Exercise instructions: All records are to be reproduced verbatim, with images omitted.
--------------------------------------------------
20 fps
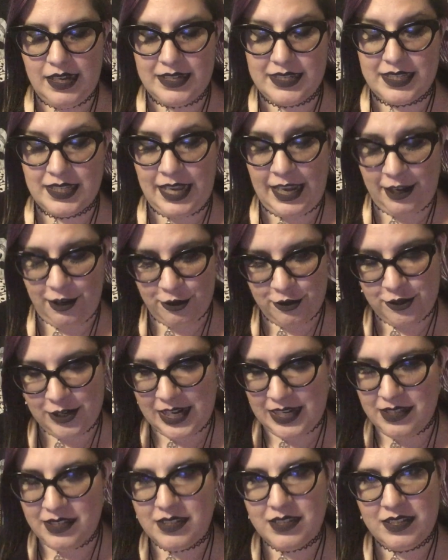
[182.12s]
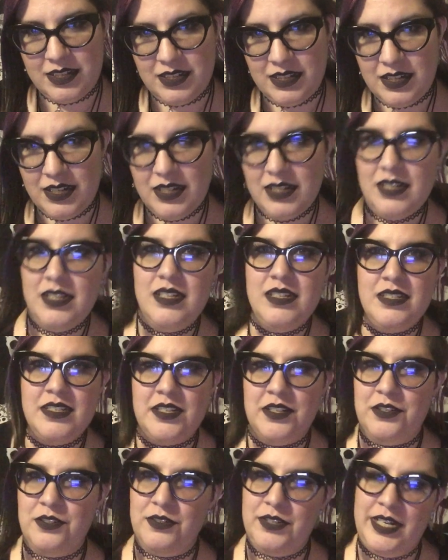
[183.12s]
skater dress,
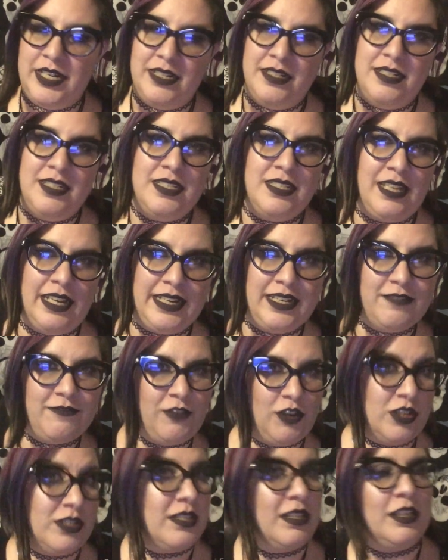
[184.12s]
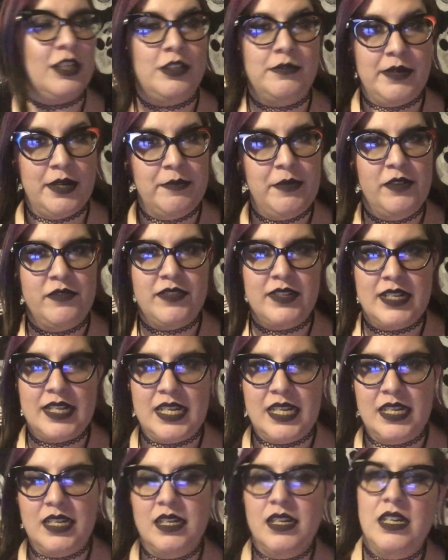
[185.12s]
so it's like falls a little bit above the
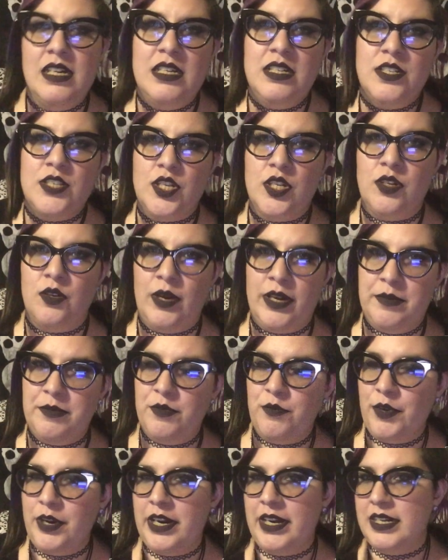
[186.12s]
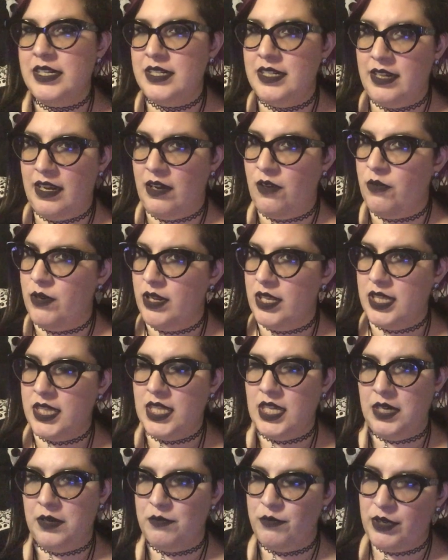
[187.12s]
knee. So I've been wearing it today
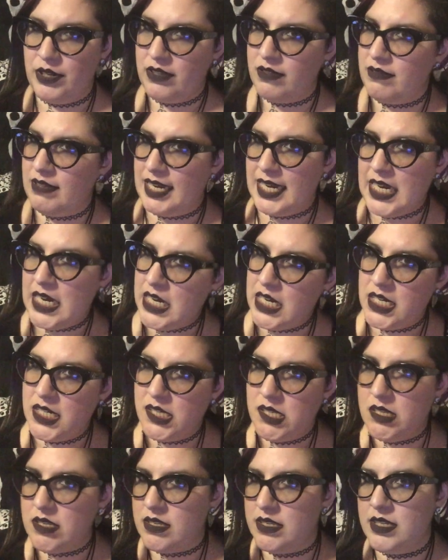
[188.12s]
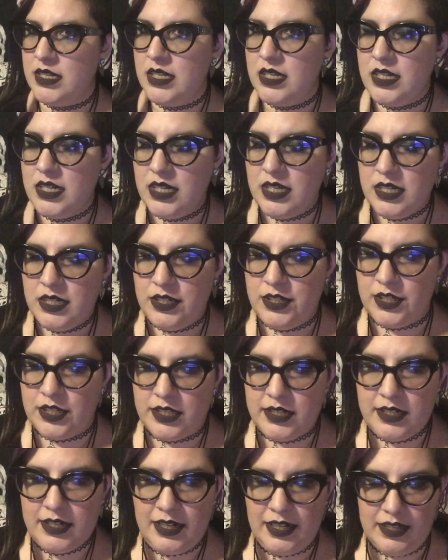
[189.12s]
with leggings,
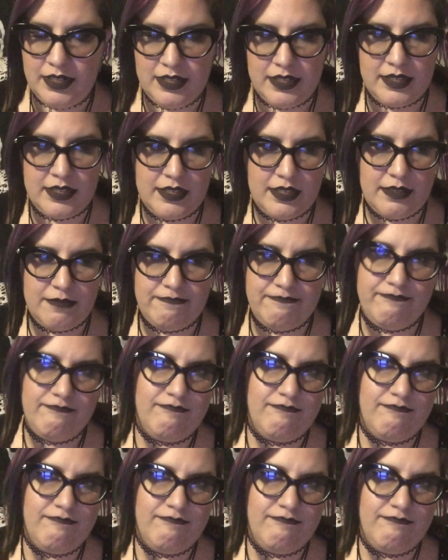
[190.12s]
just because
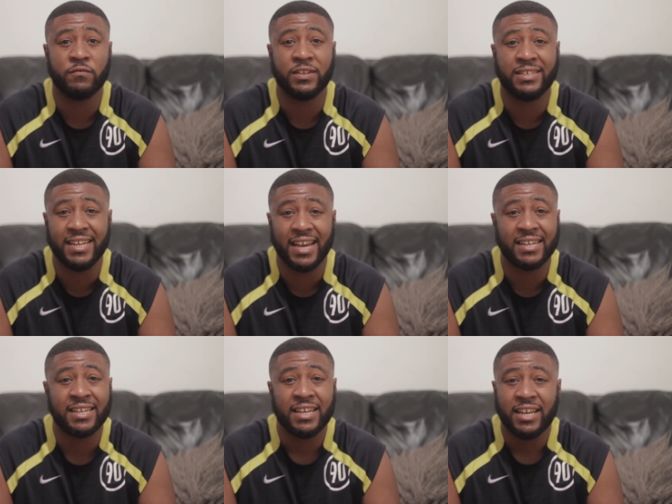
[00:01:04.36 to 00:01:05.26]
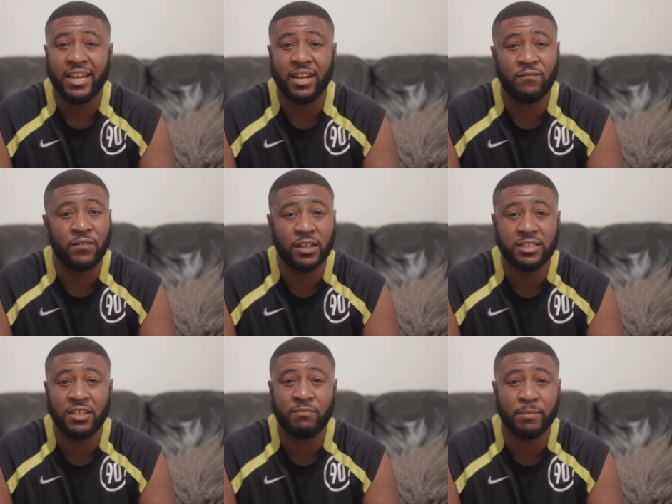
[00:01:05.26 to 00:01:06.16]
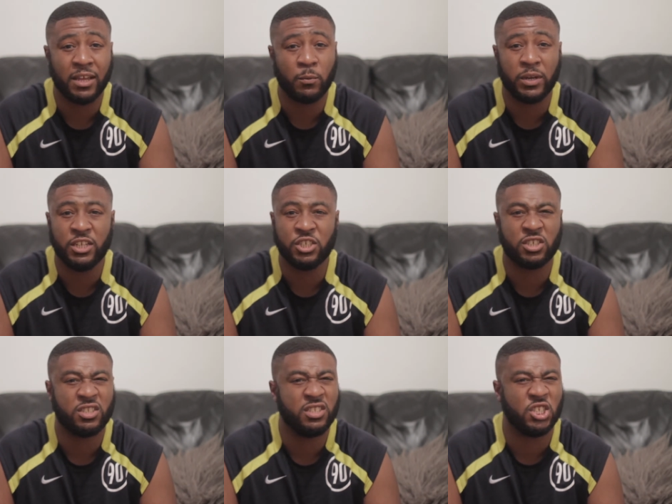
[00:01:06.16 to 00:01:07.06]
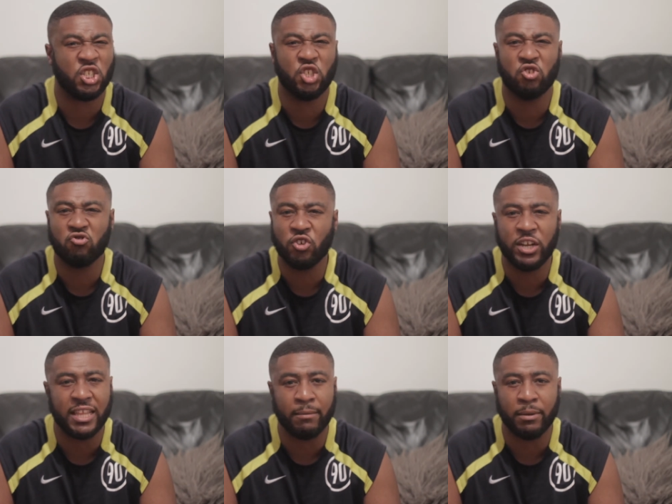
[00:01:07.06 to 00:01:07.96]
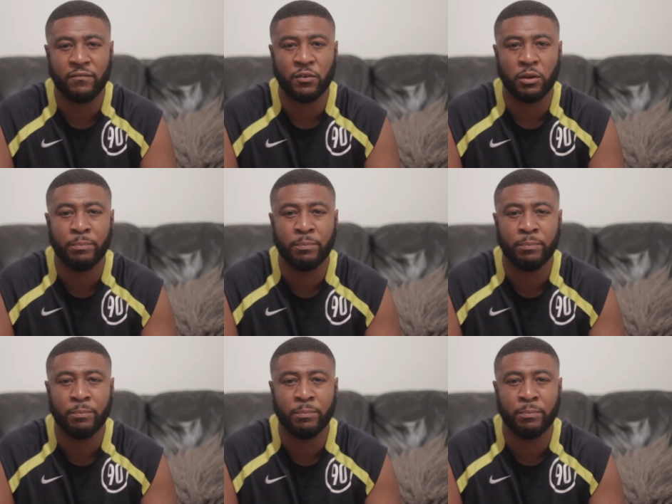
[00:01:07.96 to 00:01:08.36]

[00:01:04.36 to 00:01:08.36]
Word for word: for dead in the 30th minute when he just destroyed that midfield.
--------------------------------------------------
Your response:
20 fps
[182.12s]
[183.12s]
skater dress,
[184.12s]
[185.12s]
so it's like falls a little bit above the
[186.12s]
[187.12s]
knee. So I've been wearing it today
[188.12s]
[189.12s]
with leggings,
[190.12s]
just because
[00:01:04.36 to 00:01:05.26]
[00:01:05.26 to 00:01:06.16]
[00:01:06.16 to 00:01:07.06]
[00:01:07.06 to 00:01:07.96]
[00:01:07.96 to 00:01:08.36]

[00:01:04.36 to 00:01:08.36]
Word for word: for dead in the 30th minute when he just destroyed that midfield.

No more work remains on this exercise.